__Exercise objective__:
Send back the data below exactly. Drop every picture.

*** Opening of Source material ***

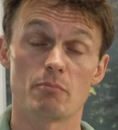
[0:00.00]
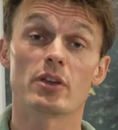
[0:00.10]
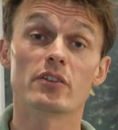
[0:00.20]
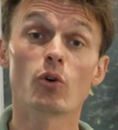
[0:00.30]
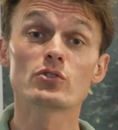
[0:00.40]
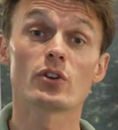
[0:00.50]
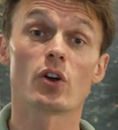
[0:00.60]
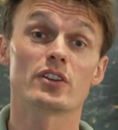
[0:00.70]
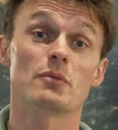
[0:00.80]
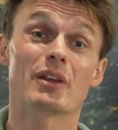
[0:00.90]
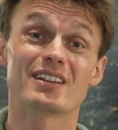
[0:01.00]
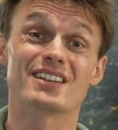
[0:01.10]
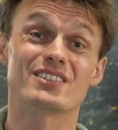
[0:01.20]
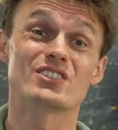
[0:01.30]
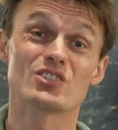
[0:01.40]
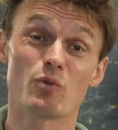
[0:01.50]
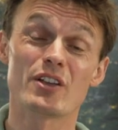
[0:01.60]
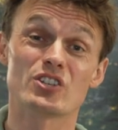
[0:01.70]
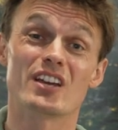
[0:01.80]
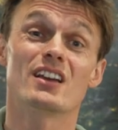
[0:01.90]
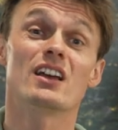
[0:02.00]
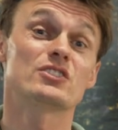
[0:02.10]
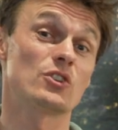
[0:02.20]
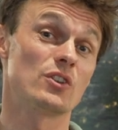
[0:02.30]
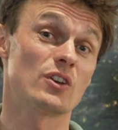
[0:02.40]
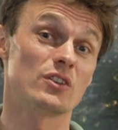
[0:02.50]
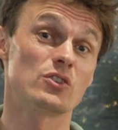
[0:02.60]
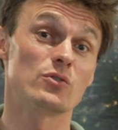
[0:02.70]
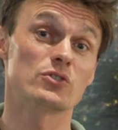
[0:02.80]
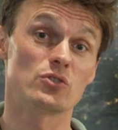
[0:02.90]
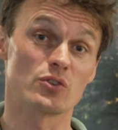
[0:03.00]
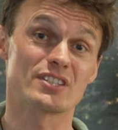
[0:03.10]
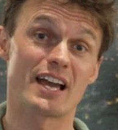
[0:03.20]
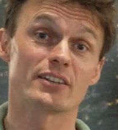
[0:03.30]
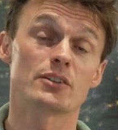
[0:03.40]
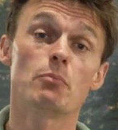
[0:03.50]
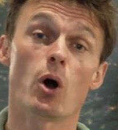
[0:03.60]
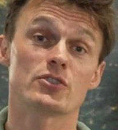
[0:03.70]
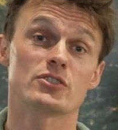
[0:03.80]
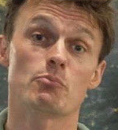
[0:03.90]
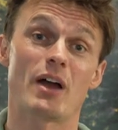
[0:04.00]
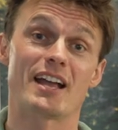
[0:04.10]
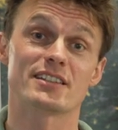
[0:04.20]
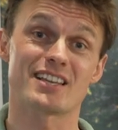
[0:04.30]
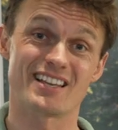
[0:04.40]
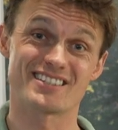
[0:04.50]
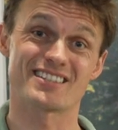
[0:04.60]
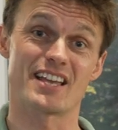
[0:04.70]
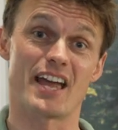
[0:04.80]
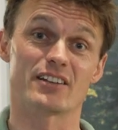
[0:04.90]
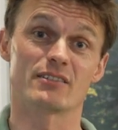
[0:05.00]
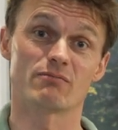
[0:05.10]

but you've also got the ability to switch it so that you can use your standard pots and pans instead.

*** Close of Source material ***

__Solution to this problem__:
[0:00.00]
[0:00.10]
[0:00.20]
[0:00.30]
[0:00.40]
[0:00.50]
[0:00.60]
[0:00.70]
[0:00.80]
[0:00.90]
[0:01.00]
[0:01.10]
[0:01.20]
[0:01.30]
[0:01.40]
[0:01.50]
[0:01.60]
[0:01.70]
[0:01.80]
[0:01.90]
[0:02.00]
[0:02.10]
[0:02.20]
[0:02.30]
[0:02.40]
[0:02.50]
[0:02.60]
[0:02.70]
[0:02.80]
[0:02.90]
[0:03.00]
[0:03.10]
[0:03.20]
[0:03.30]
[0:03.40]
[0:03.50]
[0:03.60]
[0:03.70]
[0:03.80]
[0:03.90]
[0:04.00]
[0:04.10]
[0:04.20]
[0:04.30]
[0:04.40]
[0:04.50]
[0:04.60]
[0:04.70]
[0:04.80]
[0:04.90]
[0:05.00]
[0:05.10]

but you've also got the ability to switch it so that you can use your standard pots and pans instead.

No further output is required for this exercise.